### [WHAT YOU ARE ASKED TO DO]
Restate the whole of the data below word for word, skipping the images.

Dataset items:
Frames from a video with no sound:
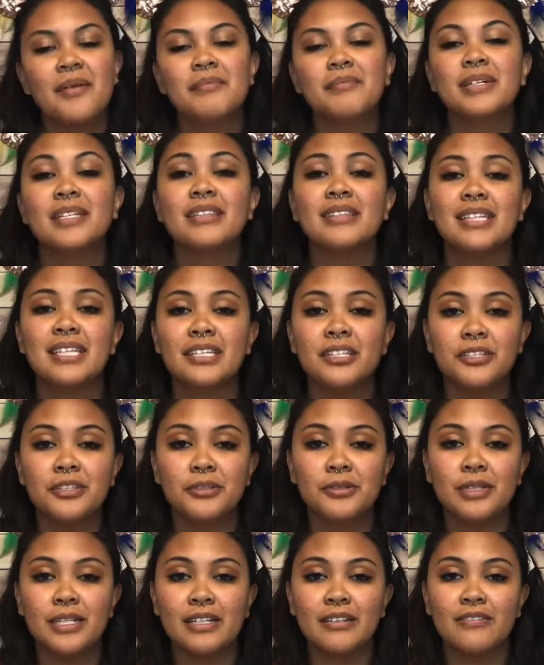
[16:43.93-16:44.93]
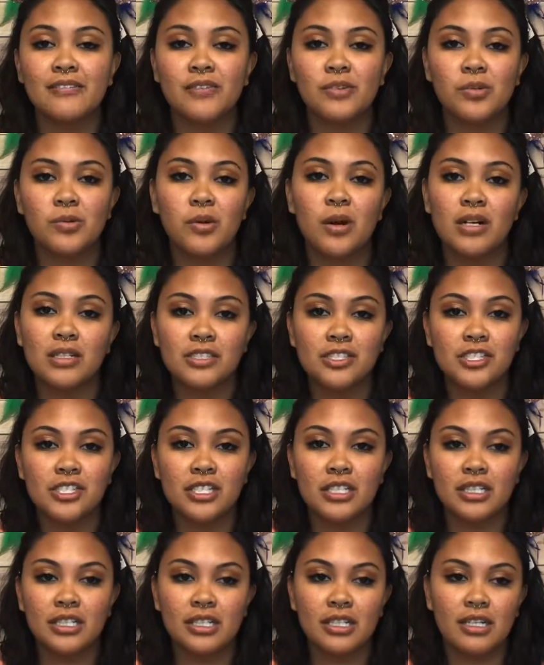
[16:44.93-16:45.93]
But thank you again for
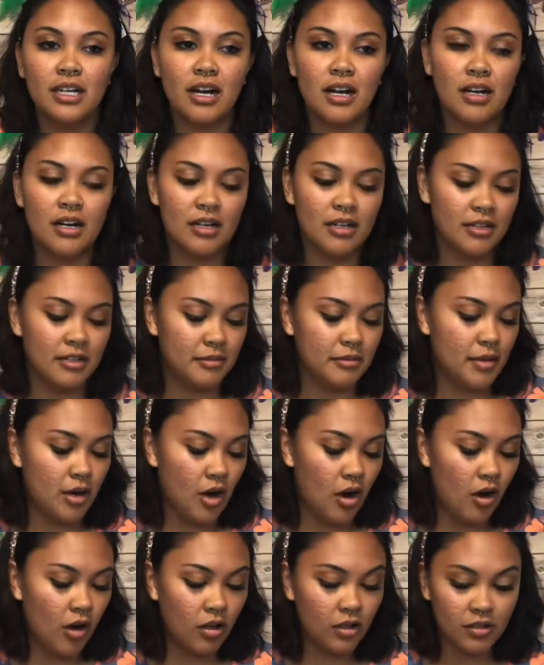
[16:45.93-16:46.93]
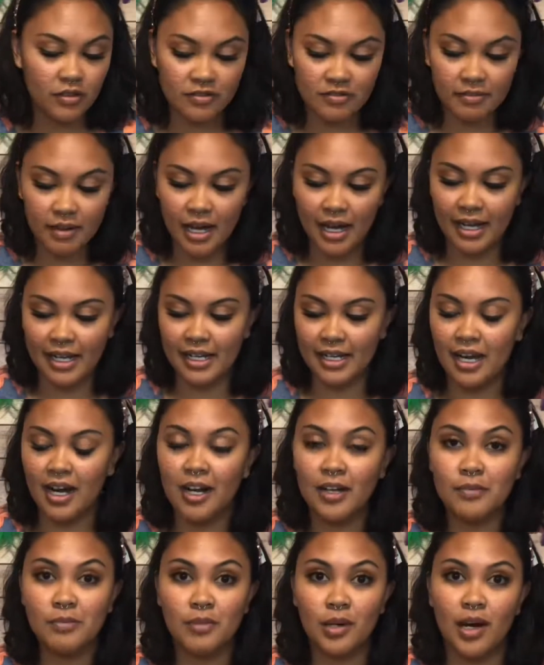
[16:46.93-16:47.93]
watching all of my
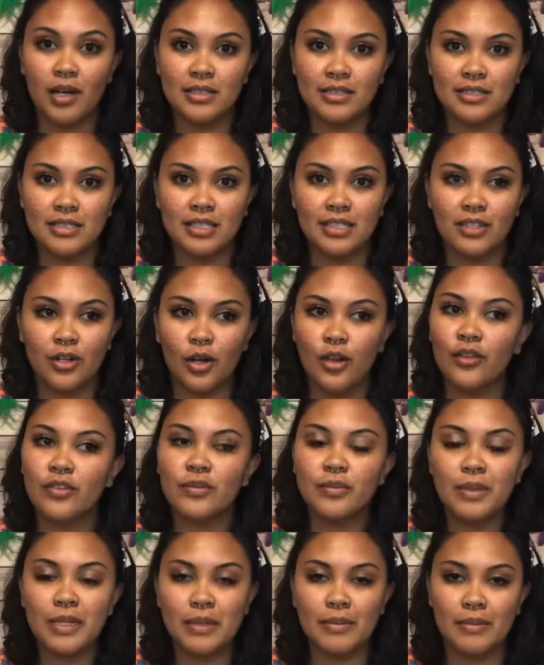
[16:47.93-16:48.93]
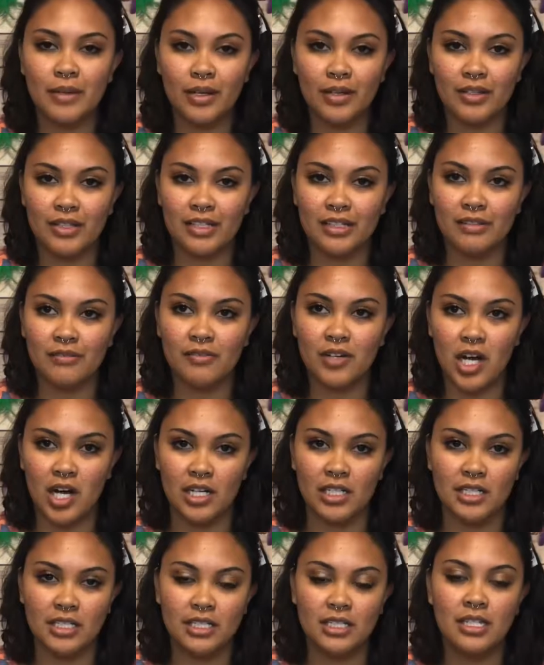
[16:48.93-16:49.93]
unboxing and all of the pin mail that I've
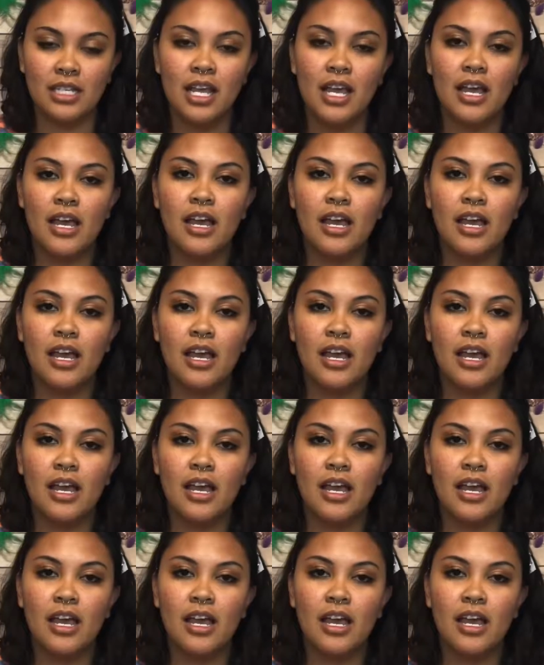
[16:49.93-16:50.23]
gotten.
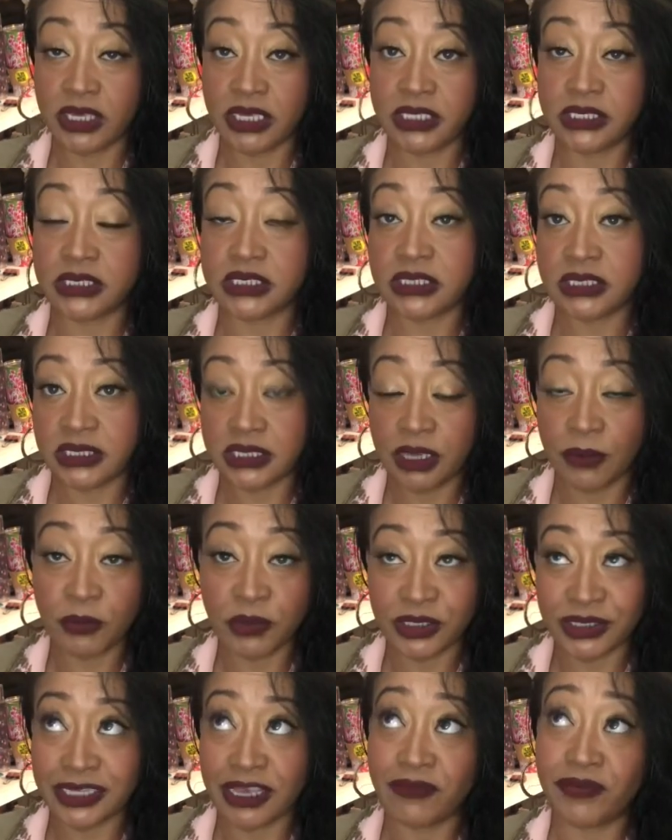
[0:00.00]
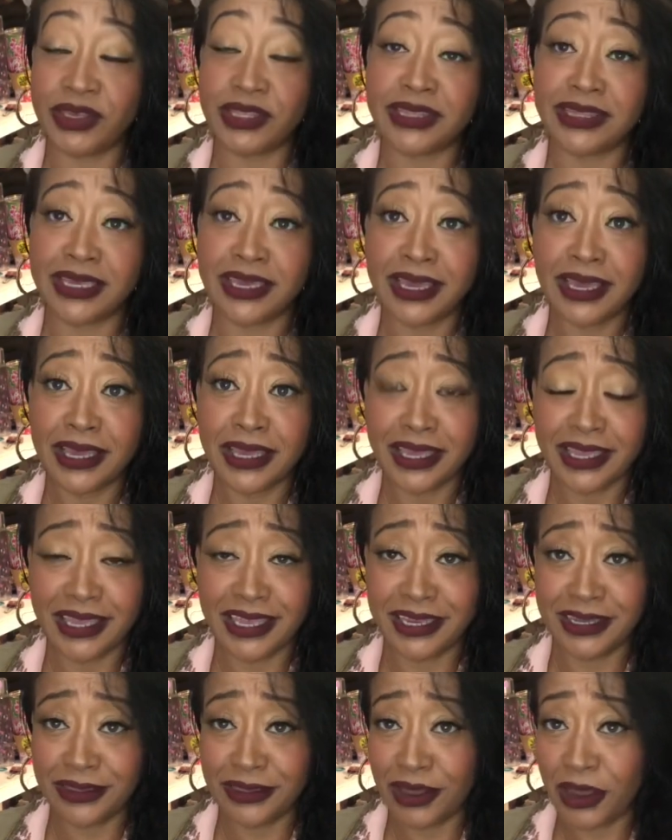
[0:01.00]
is December seventh
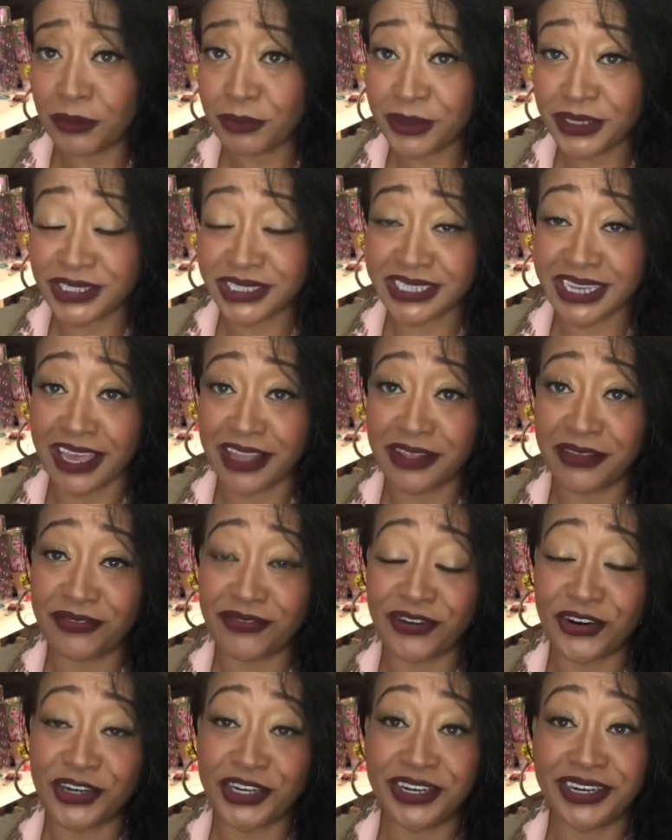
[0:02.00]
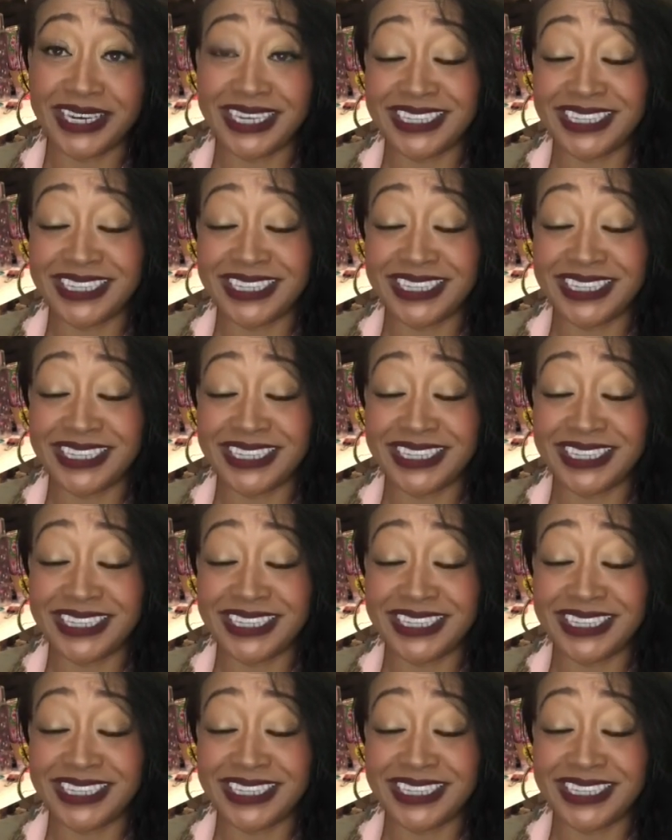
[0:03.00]
in Long Beach, California.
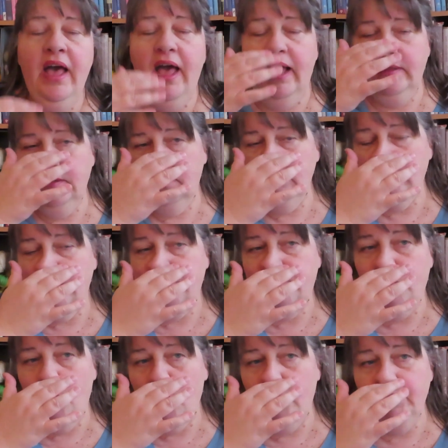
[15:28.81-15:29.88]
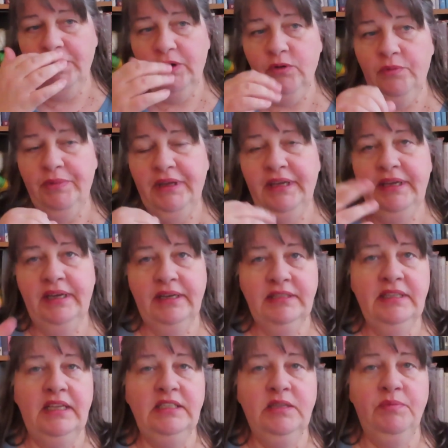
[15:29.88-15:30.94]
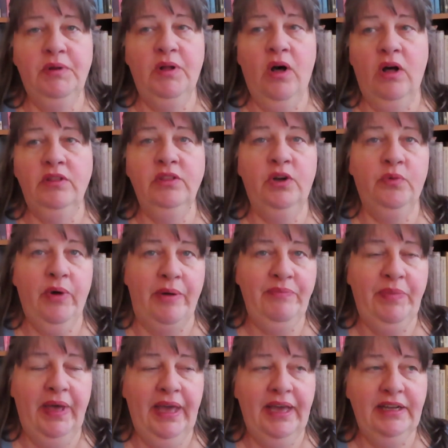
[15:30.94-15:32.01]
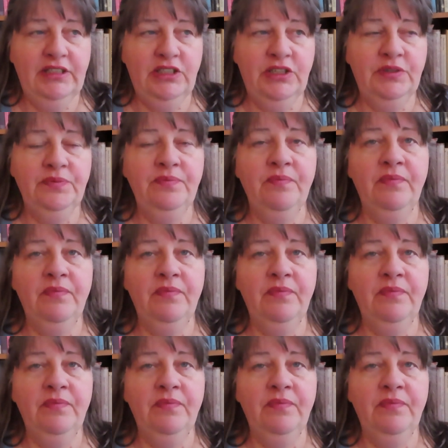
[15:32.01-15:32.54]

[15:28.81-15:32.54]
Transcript: And there's a form that will be accessible on their webpage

### [RESULT BELOW]
Frames from a video with no sound:
[16:43.93-16:44.93]
[16:44.93-16:45.93]
But thank you again for
[16:45.93-16:46.93]
[16:46.93-16:47.93]
watching all of my
[16:47.93-16:48.93]
[16:48.93-16:49.93]
unboxing and all of the pin mail that I've
[16:49.93-16:50.23]
gotten.
[0:00.00]
[0:01.00]
is December seventh
[0:02.00]
[0:03.00]
in Long Beach, California.
[15:28.81-15:29.88]
[15:29.88-15:30.94]
[15:30.94-15:32.01]
[15:32.01-15:32.54]

[15:28.81-15:32.54]
Transcript: And there's a form that will be accessible on their webpage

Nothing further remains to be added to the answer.